CORAL's grading system has three layers: a protocol, an abstract base class,
and the recommended task grader. A separate SubprocessGrader is the
runtime CORAL spawns when your task uses grader.entrypoint.
GraderInterface
Module: coral.grader.protocol
The protocol that all graders must satisfy:
from typing import Protocol, runtime_checkable
from coral.types import ScoreBundle, Task
@runtime_checkable
class GraderInterface(Protocol):
async def grade(
self,
codebase_path: str,
tasks: list[Task],
**kwargs,
) -> ScoreBundle: ...Any object with a matching grade() method satisfies the protocol.
BaseGrader
Module: coral.grader.base
Abstract base class with helper methods. Use this if you need full control over scoring.
from coral.grader.base import BaseGrader
from coral.types import Task, ScoreBundle
class MyGrader(BaseGrader):
async def grade(self, codebase_path: str, tasks: list[Task]) -> ScoreBundle:
score = self._make_score(0.85, explanation="Good result")
return self._make_bundle(score, aggregated=0.85)Constructor
BaseGrader(name: str, description: str = "", is_public: bool = True, **kwargs)Methods
| Method | Description |
|---|---|
grade(codebase_path, tasks) | Abstract — implement this |
grade_sync(codebase_path, tasks) | Synchronous wrapper for grade() |
_make_score(value, explanation, metadata) | Create a Score with this grader's name |
_make_bundle(score, aggregated) | Create a ScoreBundle with this grader's settings |
TaskGrader (recommended)
Module: coral.grader.task_grader
The standard way to write graders. Simpler API with built-in helpers.

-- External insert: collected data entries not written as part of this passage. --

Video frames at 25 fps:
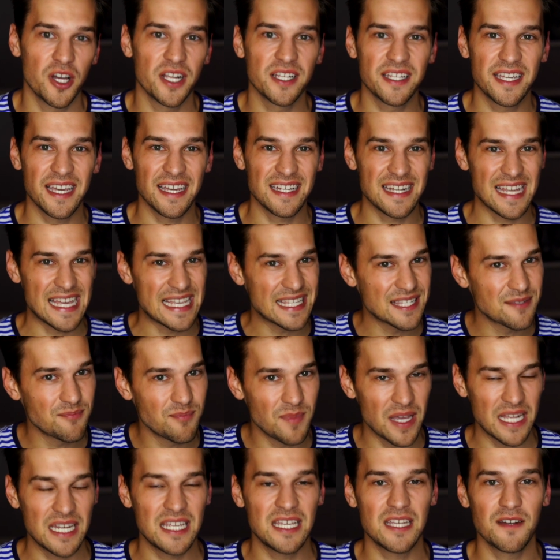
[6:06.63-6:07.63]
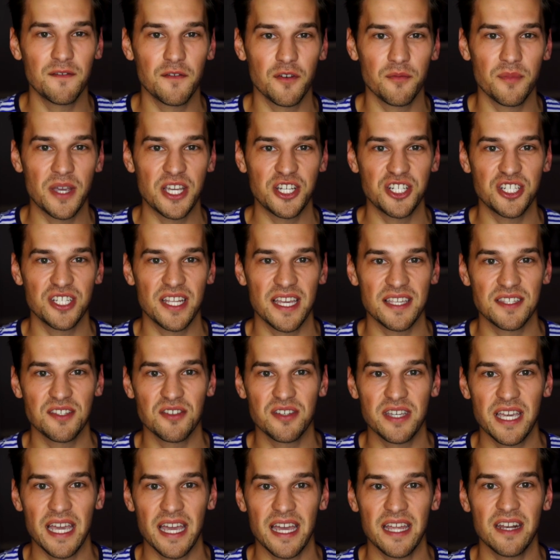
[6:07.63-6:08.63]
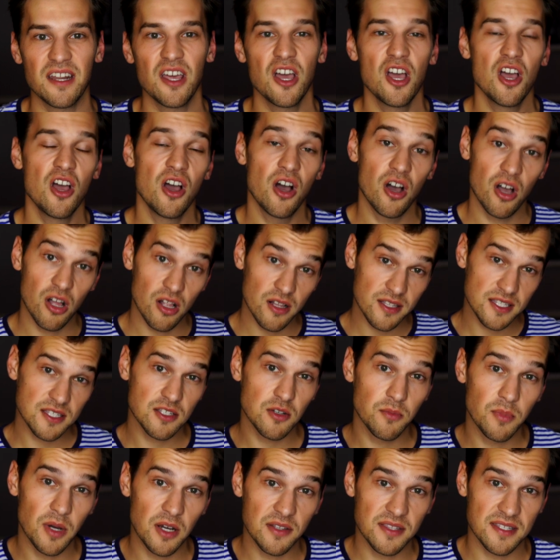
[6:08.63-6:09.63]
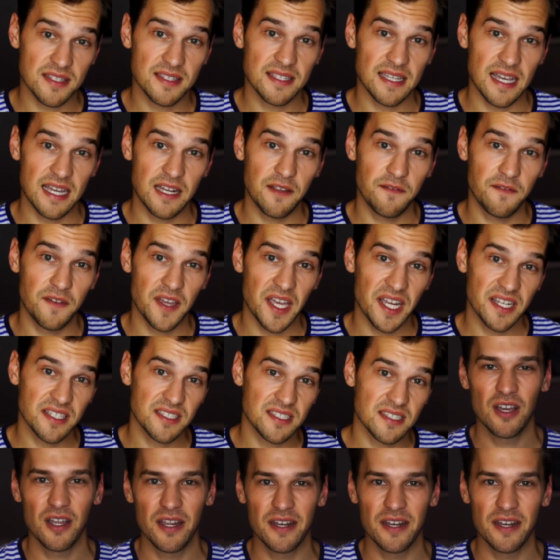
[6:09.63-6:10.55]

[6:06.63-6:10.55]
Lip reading: and get as many information as you can, also about the side effects.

from coral.grader import TaskGrader
from coral.types import ScoreBundle
class Grader(TaskGrader):
def evaluate(self) -> float | ScoreBundle:
result = self.run_program("solution.py")
return float(result.stdout.strip())Methods
| Method | Description |
|---|---|
evaluate() | Abstract — implement this. Return float or ScoreBundle |
run_program(filename, *args, timeout=300) | Run a file from the agent's codebase |
read_eval(relative_path) | Read a file from eval/ (legacy private directory) |
read_eval_path(relative_path) | Get absolute path to an eval file (legacy) |
score(value, explanation) | Return a single-score bundle |
fail(explanation) | Return a failed evaluation (null score) |
bundle(value, explanation) | Create a ScoreBundle directly |
Attributes
| Attribute | Type | Description |
|---|---|---|
codebase_path | str | Absolute path to agent's worktree (set by framework) |
private_dir | str | Absolute path to .coral/private/ (set by framework) |
args | dict | Extra arguments from grader.args in config |
Return types
evaluate() can return:
float— automatically wrapped in a ScoreBundleScoreBundle— returned as-is (useself.score()orself.fail())
GraderConfig fields
Configured under grader: in task.yaml.
| Field | Type | Default | Description |
|---|---|---|---|
entrypoint | str | "" | Required. Setuptools-style module.path:ClassName resolved inside the grader venv. Empty falls back to the deprecated eval/grader.py discovery. |
setup | list[str] | [] | Shell commands run once in the grader venv at coral start / coral validate time. Typically a single uv pip install -e ./grader. |
timeout | int | 300 | Eval timeout in seconds (0 = no limit). |
args | dict | {} | Free-form kwargs accessible inside the grader as self.args. |
private | list[str] | [] | Extra files / directories copied to .coral/private/ (hidden from agents). |
direction | str | "maximize" | "maximize" or "minimize" — which direction makes a score better. |
The legacy grader.type and grader.module fields have been removed. See
the migration section
of the Writing a Custom Grader guide.
SubprocessGrader (runtime)
Module: coral.grader.subprocess_grader
You don't usually construct this directly — coral.grader.loader.load_grader
returns one whenever grader.entrypoint is set. It implements
GraderInterface by spawning a worker subprocess in
.coral/private/grader_venv/bin/python and exchanging JSON over
stdin/stdout.
Errors raised inside the worker are returned as
{"error": ..., "traceback": ...} and re-raised in the parent process so
you see the original Python traceback.